▶ [Assignment]:
An exact reprint of all the records is the expected answer.

▶ [Material supplied]:
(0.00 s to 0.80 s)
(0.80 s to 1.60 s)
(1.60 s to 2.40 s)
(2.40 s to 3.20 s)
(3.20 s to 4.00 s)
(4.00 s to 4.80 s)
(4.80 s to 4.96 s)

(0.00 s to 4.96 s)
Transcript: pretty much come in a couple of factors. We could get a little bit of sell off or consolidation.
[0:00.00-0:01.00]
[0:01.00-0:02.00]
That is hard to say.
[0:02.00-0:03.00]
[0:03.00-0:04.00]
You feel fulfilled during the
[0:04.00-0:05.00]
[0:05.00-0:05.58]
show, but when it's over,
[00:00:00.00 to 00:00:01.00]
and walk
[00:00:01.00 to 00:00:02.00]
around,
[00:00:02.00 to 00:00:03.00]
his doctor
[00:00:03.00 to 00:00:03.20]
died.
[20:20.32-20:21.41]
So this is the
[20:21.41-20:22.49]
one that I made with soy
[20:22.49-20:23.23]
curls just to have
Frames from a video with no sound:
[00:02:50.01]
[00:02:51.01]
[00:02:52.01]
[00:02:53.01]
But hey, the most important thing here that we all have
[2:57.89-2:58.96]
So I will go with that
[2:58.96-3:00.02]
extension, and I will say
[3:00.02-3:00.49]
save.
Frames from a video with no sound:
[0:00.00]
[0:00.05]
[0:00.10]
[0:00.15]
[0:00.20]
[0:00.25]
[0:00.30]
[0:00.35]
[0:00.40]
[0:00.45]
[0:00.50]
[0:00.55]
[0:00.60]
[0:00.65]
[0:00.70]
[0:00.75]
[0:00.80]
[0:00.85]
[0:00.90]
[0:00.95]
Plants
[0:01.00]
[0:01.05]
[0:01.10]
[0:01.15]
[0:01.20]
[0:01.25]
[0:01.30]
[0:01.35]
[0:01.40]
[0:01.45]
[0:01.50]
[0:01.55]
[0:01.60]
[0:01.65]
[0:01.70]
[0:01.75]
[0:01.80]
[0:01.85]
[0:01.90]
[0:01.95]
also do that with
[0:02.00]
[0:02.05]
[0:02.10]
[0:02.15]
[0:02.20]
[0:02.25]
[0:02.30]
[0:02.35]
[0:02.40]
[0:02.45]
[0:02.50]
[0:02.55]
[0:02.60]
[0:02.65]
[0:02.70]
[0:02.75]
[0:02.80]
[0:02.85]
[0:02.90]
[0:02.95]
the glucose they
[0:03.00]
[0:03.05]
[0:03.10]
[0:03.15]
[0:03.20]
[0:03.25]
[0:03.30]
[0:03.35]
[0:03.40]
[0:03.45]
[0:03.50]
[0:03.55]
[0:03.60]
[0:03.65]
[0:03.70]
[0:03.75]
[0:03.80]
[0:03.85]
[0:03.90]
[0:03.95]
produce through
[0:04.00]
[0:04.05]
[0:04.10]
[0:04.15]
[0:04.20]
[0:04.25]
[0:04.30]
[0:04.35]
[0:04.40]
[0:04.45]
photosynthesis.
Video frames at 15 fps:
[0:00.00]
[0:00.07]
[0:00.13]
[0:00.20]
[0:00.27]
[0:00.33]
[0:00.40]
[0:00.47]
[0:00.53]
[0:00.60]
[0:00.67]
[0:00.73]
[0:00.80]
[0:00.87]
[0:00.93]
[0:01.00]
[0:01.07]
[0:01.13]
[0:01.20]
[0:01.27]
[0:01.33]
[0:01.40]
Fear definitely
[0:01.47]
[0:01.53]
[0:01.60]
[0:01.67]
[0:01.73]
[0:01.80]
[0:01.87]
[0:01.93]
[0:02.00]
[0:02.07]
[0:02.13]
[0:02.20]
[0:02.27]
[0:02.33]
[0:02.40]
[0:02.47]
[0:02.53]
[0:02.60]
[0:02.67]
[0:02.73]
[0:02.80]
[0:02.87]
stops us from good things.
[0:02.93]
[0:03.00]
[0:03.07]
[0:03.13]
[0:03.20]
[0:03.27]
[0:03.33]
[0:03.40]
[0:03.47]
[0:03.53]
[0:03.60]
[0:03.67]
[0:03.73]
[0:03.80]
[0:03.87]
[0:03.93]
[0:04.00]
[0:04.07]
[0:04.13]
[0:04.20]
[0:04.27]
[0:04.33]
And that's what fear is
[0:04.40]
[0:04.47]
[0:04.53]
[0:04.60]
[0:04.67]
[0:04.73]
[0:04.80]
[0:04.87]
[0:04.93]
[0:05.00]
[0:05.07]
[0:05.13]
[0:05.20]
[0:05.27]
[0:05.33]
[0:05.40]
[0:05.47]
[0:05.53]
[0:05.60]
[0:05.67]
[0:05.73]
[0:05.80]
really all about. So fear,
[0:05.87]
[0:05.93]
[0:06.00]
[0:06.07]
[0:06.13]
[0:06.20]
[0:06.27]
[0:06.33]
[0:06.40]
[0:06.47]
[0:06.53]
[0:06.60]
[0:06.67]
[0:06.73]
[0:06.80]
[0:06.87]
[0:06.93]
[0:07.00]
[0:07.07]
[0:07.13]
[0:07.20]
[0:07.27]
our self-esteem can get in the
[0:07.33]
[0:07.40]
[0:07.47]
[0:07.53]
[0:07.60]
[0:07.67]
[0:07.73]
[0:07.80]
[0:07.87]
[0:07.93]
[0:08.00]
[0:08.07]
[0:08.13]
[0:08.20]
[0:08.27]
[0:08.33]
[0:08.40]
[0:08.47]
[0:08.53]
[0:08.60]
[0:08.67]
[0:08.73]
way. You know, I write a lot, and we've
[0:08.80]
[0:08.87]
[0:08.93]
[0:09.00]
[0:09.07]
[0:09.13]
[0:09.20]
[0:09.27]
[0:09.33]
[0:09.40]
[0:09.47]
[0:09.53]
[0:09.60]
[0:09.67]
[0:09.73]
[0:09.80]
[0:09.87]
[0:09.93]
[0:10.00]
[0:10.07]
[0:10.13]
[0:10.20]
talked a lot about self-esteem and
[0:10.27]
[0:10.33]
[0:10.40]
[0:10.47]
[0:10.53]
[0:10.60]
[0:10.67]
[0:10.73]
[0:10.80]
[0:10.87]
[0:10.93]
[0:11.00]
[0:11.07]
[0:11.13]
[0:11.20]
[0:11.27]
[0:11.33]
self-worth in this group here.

▶ [Solution to the problem]:
(0.00 s to 0.80 s)
(0.80 s to 1.60 s)
(1.60 s to 2.40 s)
(2.40 s to 3.20 s)
(3.20 s to 4.00 s)
(4.00 s to 4.80 s)
(4.80 s to 4.96 s)

(0.00 s to 4.96 s)
Transcript: pretty much come in a couple of factors. We could get a little bit of sell off or consolidation.
[0:00.00-0:01.00]
[0:01.00-0:02.00]
That is hard to say.
[0:02.00-0:03.00]
[0:03.00-0:04.00]
You feel fulfilled during the
[0:04.00-0:05.00]
[0:05.00-0:05.58]
show, but when it's over,
[00:00:00.00 to 00:00:01.00]
and walk
[00:00:01.00 to 00:00:02.00]
around,
[00:00:02.00 to 00:00:03.00]
his doctor
[00:00:03.00 to 00:00:03.20]
died.
[20:20.32-20:21.41]
So this is the
[20:21.41-20:22.49]
one that I made with soy
[20:22.49-20:23.23]
curls just to have
Frames from a video with no sound:
[00:02:50.01]
[00:02:51.01]
[00:02:52.01]
[00:02:53.01]
But hey, the most important thing here that we all have
[2:57.89-2:58.96]
So I will go with that
[2:58.96-3:00.02]
extension, and I will say
[3:00.02-3:00.49]
save.
Frames from a video with no sound:
[0:00.00]
[0:00.05]
[0:00.10]
[0:00.15]
[0:00.20]
[0:00.25]
[0:00.30]
[0:00.35]
[0:00.40]
[0:00.45]
[0:00.50]
[0:00.55]
[0:00.60]
[0:00.65]
[0:00.70]
[0:00.75]
[0:00.80]
[0:00.85]
[0:00.90]
[0:00.95]
Plants
[0:01.00]
[0:01.05]
[0:01.10]
[0:01.15]
[0:01.20]
[0:01.25]
[0:01.30]
[0:01.35]
[0:01.40]
[0:01.45]
[0:01.50]
[0:01.55]
[0:01.60]
[0:01.65]
[0:01.70]
[0:01.75]
[0:01.80]
[0:01.85]
[0:01.90]
[0:01.95]
also do that with
[0:02.00]
[0:02.05]
[0:02.10]
[0:02.15]
[0:02.20]
[0:02.25]
[0:02.30]
[0:02.35]
[0:02.40]
[0:02.45]
[0:02.50]
[0:02.55]
[0:02.60]
[0:02.65]
[0:02.70]
[0:02.75]
[0:02.80]
[0:02.85]
[0:02.90]
[0:02.95]
the glucose they
[0:03.00]
[0:03.05]
[0:03.10]
[0:03.15]
[0:03.20]
[0:03.25]
[0:03.30]
[0:03.35]
[0:03.40]
[0:03.45]
[0:03.50]
[0:03.55]
[0:03.60]
[0:03.65]
[0:03.70]
[0:03.75]
[0:03.80]
[0:03.85]
[0:03.90]
[0:03.95]
produce through
[0:04.00]
[0:04.05]
[0:04.10]
[0:04.15]
[0:04.20]
[0:04.25]
[0:04.30]
[0:04.35]
[0:04.40]
[0:04.45]
photosynthesis.
Video frames at 15 fps:
[0:00.00]
[0:00.07]
[0:00.13]
[0:00.20]
[0:00.27]
[0:00.33]
[0:00.40]
[0:00.47]
[0:00.53]
[0:00.60]
[0:00.67]
[0:00.73]
[0:00.80]
[0:00.87]
[0:00.93]
[0:01.00]
[0:01.07]
[0:01.13]
[0:01.20]
[0:01.27]
[0:01.33]
[0:01.40]
Fear definitely
[0:01.47]
[0:01.53]
[0:01.60]
[0:01.67]
[0:01.73]
[0:01.80]
[0:01.87]
[0:01.93]
[0:02.00]
[0:02.07]
[0:02.13]
[0:02.20]
[0:02.27]
[0:02.33]
[0:02.40]
[0:02.47]
[0:02.53]
[0:02.60]
[0:02.67]
[0:02.73]
[0:02.80]
[0:02.87]
stops us from good things.
[0:02.93]
[0:03.00]
[0:03.07]
[0:03.13]
[0:03.20]
[0:03.27]
[0:03.33]
[0:03.40]
[0:03.47]
[0:03.53]
[0:03.60]
[0:03.67]
[0:03.73]
[0:03.80]
[0:03.87]
[0:03.93]
[0:04.00]
[0:04.07]
[0:04.13]
[0:04.20]
[0:04.27]
[0:04.33]
And that's what fear is
[0:04.40]
[0:04.47]
[0:04.53]
[0:04.60]
[0:04.67]
[0:04.73]
[0:04.80]
[0:04.87]
[0:04.93]
[0:05.00]
[0:05.07]
[0:05.13]
[0:05.20]
[0:05.27]
[0:05.33]
[0:05.40]
[0:05.47]
[0:05.53]
[0:05.60]
[0:05.67]
[0:05.73]
[0:05.80]
really all about. So fear,
[0:05.87]
[0:05.93]
[0:06.00]
[0:06.07]
[0:06.13]
[0:06.20]
[0:06.27]
[0:06.33]
[0:06.40]
[0:06.47]
[0:06.53]
[0:06.60]
[0:06.67]
[0:06.73]
[0:06.80]
[0:06.87]
[0:06.93]
[0:07.00]
[0:07.07]
[0:07.13]
[0:07.20]
[0:07.27]
our self-esteem can get in the
[0:07.33]
[0:07.40]
[0:07.47]
[0:07.53]
[0:07.60]
[0:07.67]
[0:07.73]
[0:07.80]
[0:07.87]
[0:07.93]
[0:08.00]
[0:08.07]
[0:08.13]
[0:08.20]
[0:08.27]
[0:08.33]
[0:08.40]
[0:08.47]
[0:08.53]
[0:08.60]
[0:08.67]
[0:08.73]
way. You know, I write a lot, and we've
[0:08.80]
[0:08.87]
[0:08.93]
[0:09.00]
[0:09.07]
[0:09.13]
[0:09.20]
[0:09.27]
[0:09.33]
[0:09.40]
[0:09.47]
[0:09.53]
[0:09.60]
[0:09.67]
[0:09.73]
[0:09.80]
[0:09.87]
[0:09.93]
[0:10.00]
[0:10.07]
[0:10.13]
[0:10.20]
talked a lot about self-esteem and
[0:10.27]
[0:10.33]
[0:10.40]
[0:10.47]
[0:10.53]
[0:10.60]
[0:10.67]
[0:10.73]
[0:10.80]
[0:10.87]
[0:10.93]
[0:11.00]
[0:11.07]
[0:11.13]
[0:11.20]
[0:11.27]
[0:11.33]
self-worth in this group here.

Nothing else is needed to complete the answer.